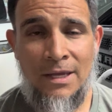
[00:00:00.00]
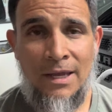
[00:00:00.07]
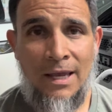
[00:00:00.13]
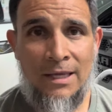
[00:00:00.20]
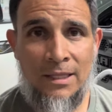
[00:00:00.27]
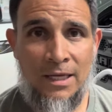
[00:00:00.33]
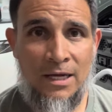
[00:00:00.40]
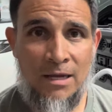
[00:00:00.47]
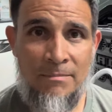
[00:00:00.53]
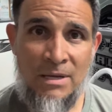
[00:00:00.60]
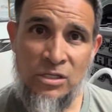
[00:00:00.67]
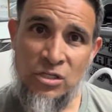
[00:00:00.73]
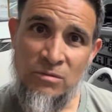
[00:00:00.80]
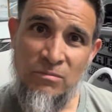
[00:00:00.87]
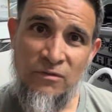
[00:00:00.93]
And like I
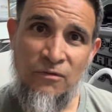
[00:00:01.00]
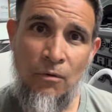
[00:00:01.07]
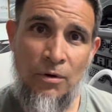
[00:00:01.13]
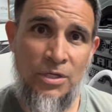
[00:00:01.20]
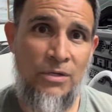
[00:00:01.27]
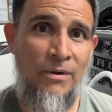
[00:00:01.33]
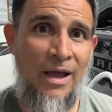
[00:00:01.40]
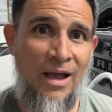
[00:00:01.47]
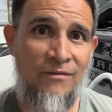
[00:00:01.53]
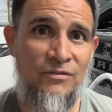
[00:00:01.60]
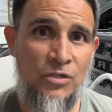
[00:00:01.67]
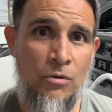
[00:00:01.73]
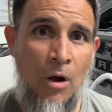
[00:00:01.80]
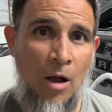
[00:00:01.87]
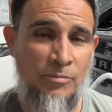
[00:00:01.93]
mentioned before, you have
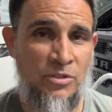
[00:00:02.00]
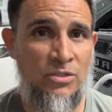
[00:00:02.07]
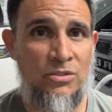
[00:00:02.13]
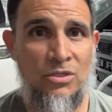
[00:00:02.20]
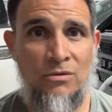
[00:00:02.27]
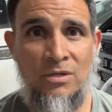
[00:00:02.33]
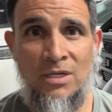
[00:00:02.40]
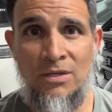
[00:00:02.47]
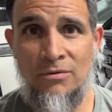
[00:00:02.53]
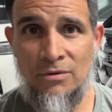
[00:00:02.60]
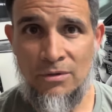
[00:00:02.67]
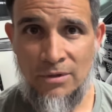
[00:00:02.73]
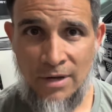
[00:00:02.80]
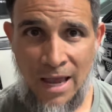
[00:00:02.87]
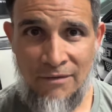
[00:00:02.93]
two options. You can
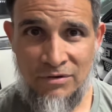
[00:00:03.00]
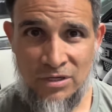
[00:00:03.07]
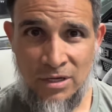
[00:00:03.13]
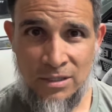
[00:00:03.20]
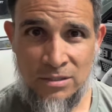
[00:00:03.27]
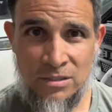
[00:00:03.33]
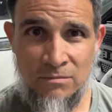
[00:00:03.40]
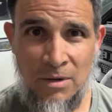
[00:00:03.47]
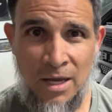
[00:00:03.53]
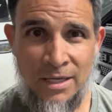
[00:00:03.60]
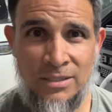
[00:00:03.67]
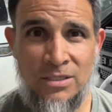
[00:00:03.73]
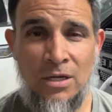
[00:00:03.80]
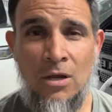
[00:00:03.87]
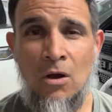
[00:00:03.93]
either have it
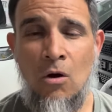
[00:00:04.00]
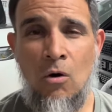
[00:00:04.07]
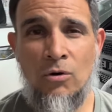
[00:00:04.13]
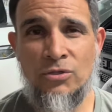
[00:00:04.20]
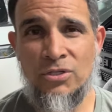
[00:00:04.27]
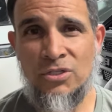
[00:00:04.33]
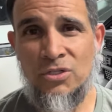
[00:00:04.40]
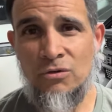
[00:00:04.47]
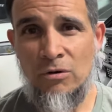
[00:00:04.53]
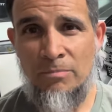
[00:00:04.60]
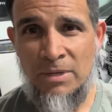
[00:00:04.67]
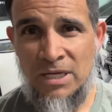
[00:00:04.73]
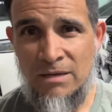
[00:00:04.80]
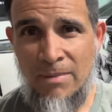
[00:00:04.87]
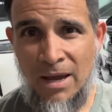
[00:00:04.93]
customized or just do a
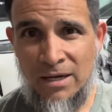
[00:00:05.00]
piggyback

> **WHAT THE TASK ASKS**:
Please set down, exactly and with no pictures, the lines in the entries above starting at the one holding "[00:00:00.33]" and ending at the one holding "[00:00:03.87]", ends included.

> **RESULT OF THE EXERCISE**:
[00:00:00.33]
[00:00:00.40]
[00:00:00.47]
[00:00:00.53]
[00:00:00.60]
[00:00:00.67]
[00:00:00.73]
[00:00:00.80]
[00:00:00.87]
[00:00:00.93]
And like I
[00:00:01.00]
[00:00:01.07]
[00:00:01.13]
[00:00:01.20]
[00:00:01.27]
[00:00:01.33]
[00:00:01.40]
[00:00:01.47]
[00:00:01.53]
[00:00:01.60]
[00:00:01.67]
[00:00:01.73]
[00:00:01.80]
[00:00:01.87]
[00:00:01.93]
mentioned before, you have
[00:00:02.00]
[00:00:02.07]
[00:00:02.13]
[00:00:02.20]
[00:00:02.27]
[00:00:02.33]
[00:00:02.40]
[00:00:02.47]
[00:00:02.53]
[00:00:02.60]
[00:00:02.67]
[00:00:02.73]
[00:00:02.80]
[00:00:02.87]
[00:00:02.93]
two options. You can
[00:00:03.00]
[00:00:03.07]
[00:00:03.13]
[00:00:03.20]
[00:00:03.27]
[00:00:03.33]
[00:00:03.40]
[00:00:03.47]
[00:00:03.53]
[00:00:03.60]
[00:00:03.67]
[00:00:03.73]
[00:00:03.80]
[00:00:03.87]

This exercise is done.